AKSHAR
AKSHAR
An on-device SMS scam classifier for Android — no server, no data egress, no guesswork.

The Challenge
India's SMS fraud is structural. Blocklists get rotated faster than they can be maintained. Carrier-level filters miss content-based tricks — bank impersonation, OTP harvesting, lottery lures — that change wording but not intent. Cloud classifiers work, but they require sending every private message to a third-party server, which is the wrong trade-off for a privacy tool. The model also had to handle India's SMS reality: code-mixed Hindi-English, regional transliterations, and scam templates that borrow legitimacy from real bank and telecom language.
The Approach
The entire inference pipeline runs on-device.
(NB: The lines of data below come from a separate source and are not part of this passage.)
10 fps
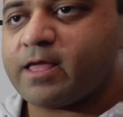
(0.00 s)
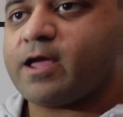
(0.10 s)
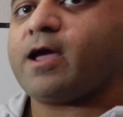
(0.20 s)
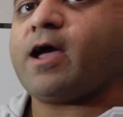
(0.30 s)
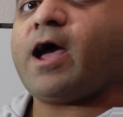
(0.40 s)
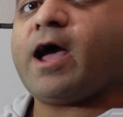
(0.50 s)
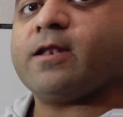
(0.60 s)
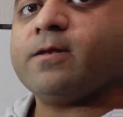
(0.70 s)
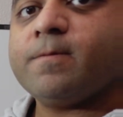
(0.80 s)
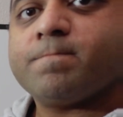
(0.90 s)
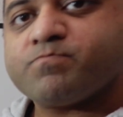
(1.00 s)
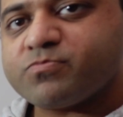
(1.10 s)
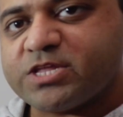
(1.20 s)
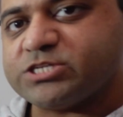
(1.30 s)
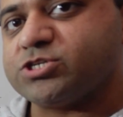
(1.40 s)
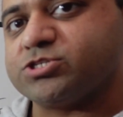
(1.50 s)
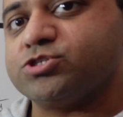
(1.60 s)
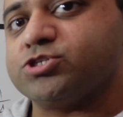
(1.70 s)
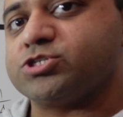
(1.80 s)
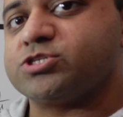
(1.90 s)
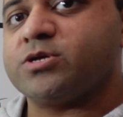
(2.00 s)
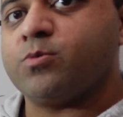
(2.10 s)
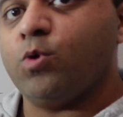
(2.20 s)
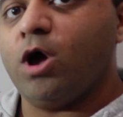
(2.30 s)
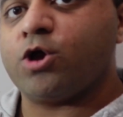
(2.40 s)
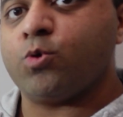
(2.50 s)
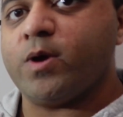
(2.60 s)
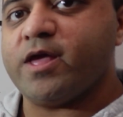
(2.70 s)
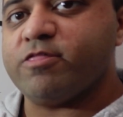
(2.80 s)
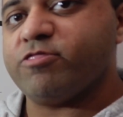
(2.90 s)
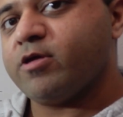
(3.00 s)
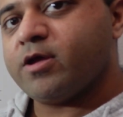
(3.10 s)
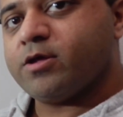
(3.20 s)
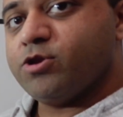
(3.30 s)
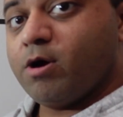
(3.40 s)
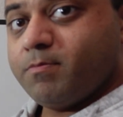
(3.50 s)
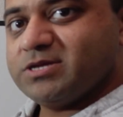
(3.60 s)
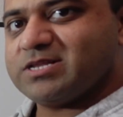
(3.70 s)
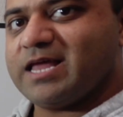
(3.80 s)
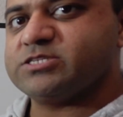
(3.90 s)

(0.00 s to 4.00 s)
And this doesn't just work with numbers less than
A fine-tuned DistilBERT-base-multilingual model handles the language-understanding layer; a parallel regex rule engine catches known scam templates and contributes a signal score. Classification fires only when both the ML probability (p_scam > 0.85) and at least one regex signal agree — reducing false positives without softening the classifier on clear scams. Verdicts are explainable: the UI surfaces the specific regex patterns that contributed, so users understand why a message was flagged. The app holds zero network permissions; there is no HTTP client, no telemetry, and no analytics — by construction, not by configuration.
What was built
Deliverables
The Outcome
Defendra ships as an Android app with a working real-time detection pipeline and zero network egress. The model, trained on ~2,300 examples (~87% safe, ~13% scam), runs inference entirely on-device via LiteRT. The BroadcastReceiver catches and classifies incoming SMS before the notification surfaces. The manual scanner lets users retrospectively audit their inbox. Because SMS permissions restrict Play Store distribution, the APK is distributed via F-Droid — keeping it in the hands of privacy-conscious users who chose the trade-off deliberately.